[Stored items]
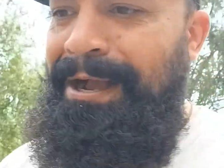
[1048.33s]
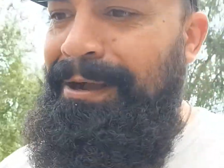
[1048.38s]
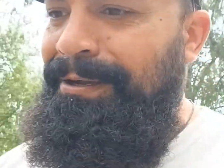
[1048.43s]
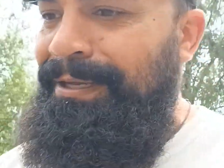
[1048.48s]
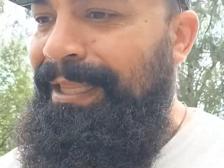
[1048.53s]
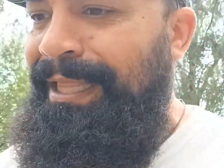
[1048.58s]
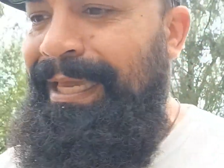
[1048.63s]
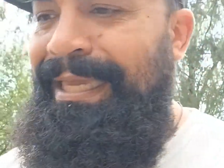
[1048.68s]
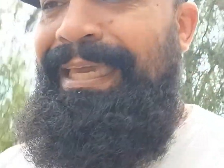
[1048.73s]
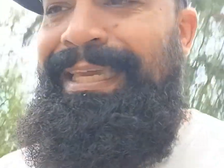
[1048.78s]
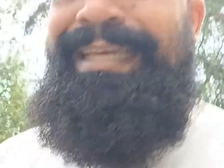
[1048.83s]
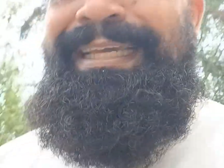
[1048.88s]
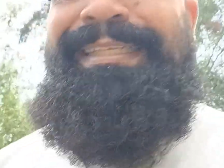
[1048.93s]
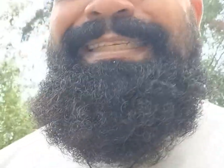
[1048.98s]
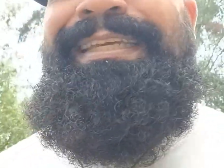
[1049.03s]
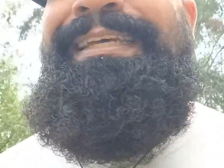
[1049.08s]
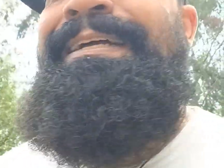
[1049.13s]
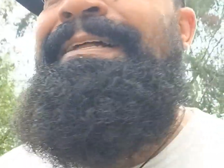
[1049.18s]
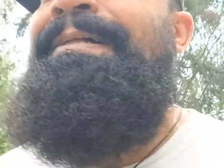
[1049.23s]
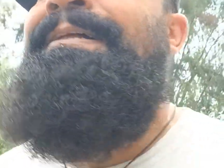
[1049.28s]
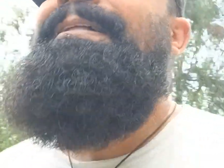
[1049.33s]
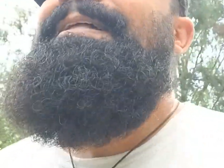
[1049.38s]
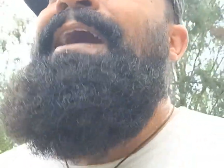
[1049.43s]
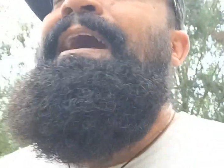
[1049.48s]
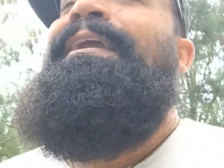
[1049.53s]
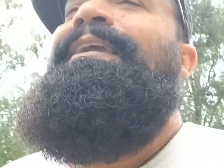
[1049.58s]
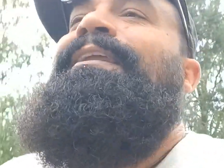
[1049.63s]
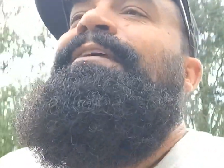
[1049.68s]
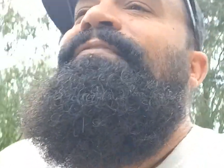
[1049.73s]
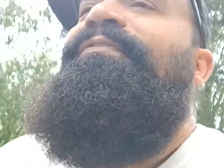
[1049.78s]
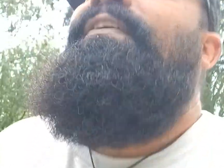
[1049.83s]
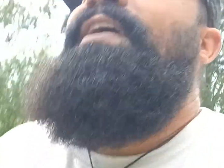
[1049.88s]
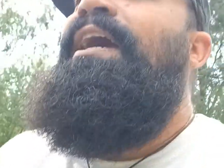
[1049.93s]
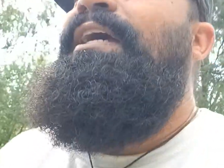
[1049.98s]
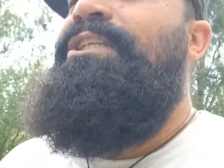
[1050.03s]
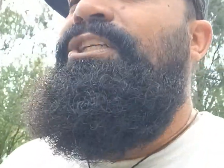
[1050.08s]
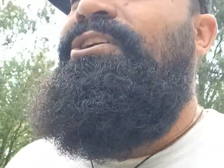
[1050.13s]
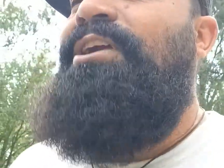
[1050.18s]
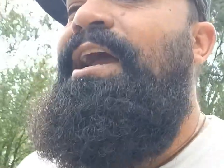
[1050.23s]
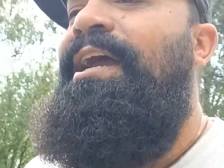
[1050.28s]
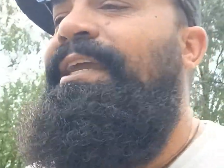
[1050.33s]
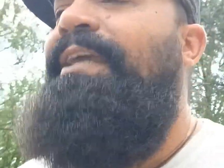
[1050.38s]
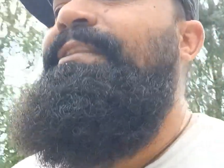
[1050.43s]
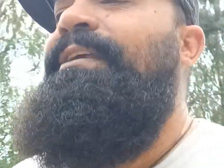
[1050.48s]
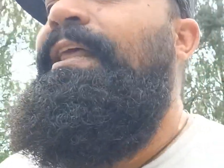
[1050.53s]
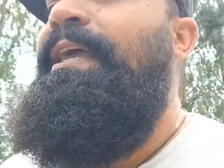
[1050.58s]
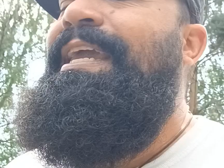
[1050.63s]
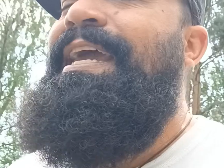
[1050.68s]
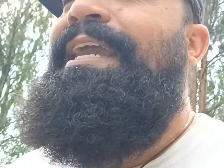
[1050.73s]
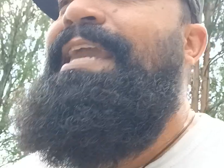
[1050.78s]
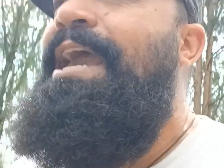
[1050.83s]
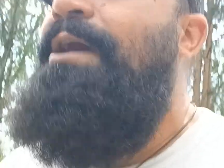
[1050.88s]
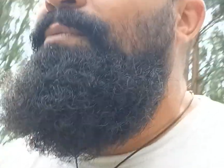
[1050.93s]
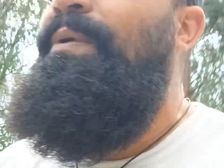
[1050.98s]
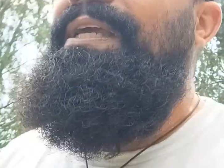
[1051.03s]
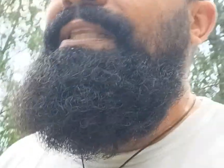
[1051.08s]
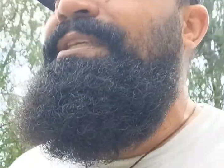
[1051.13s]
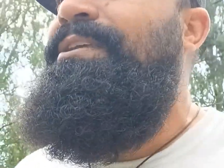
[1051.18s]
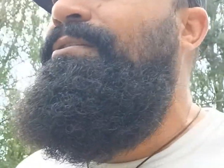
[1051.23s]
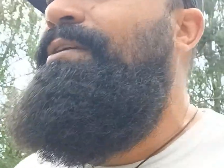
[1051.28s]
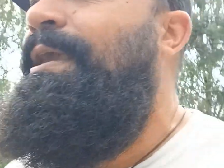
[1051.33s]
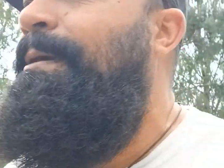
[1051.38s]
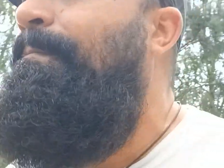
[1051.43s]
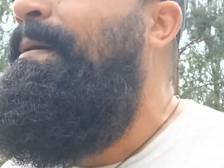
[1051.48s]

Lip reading: Like I get a fast track, and they're like, I can't wait till you get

## Instructions to follow
Reproduce the records in full, exactly as they appear, and show none of the pictures.

## Expected answer
[1048.33s]
[1048.38s]
[1048.43s]
[1048.48s]
[1048.53s]
[1048.58s]
[1048.63s]
[1048.68s]
[1048.73s]
[1048.78s]
[1048.83s]
[1048.88s]
[1048.93s]
[1048.98s]
[1049.03s]
[1049.08s]
[1049.13s]
[1049.18s]
[1049.23s]
[1049.28s]
[1049.33s]
[1049.38s]
[1049.43s]
[1049.48s]
[1049.53s]
[1049.58s]
[1049.63s]
[1049.68s]
[1049.73s]
[1049.78s]
[1049.83s]
[1049.88s]
[1049.93s]
[1049.98s]
[1050.03s]
[1050.08s]
[1050.13s]
[1050.18s]
[1050.23s]
[1050.28s]
[1050.33s]
[1050.38s]
[1050.43s]
[1050.48s]
[1050.53s]
[1050.58s]
[1050.63s]
[1050.68s]
[1050.73s]
[1050.78s]
[1050.83s]
[1050.88s]
[1050.93s]
[1050.98s]
[1051.03s]
[1051.08s]
[1051.13s]
[1051.18s]
[1051.23s]
[1051.28s]
[1051.33s]
[1051.38s]
[1051.43s]
[1051.48s]

Lip reading: Like I get a fast track, and they're like, I can't wait till you get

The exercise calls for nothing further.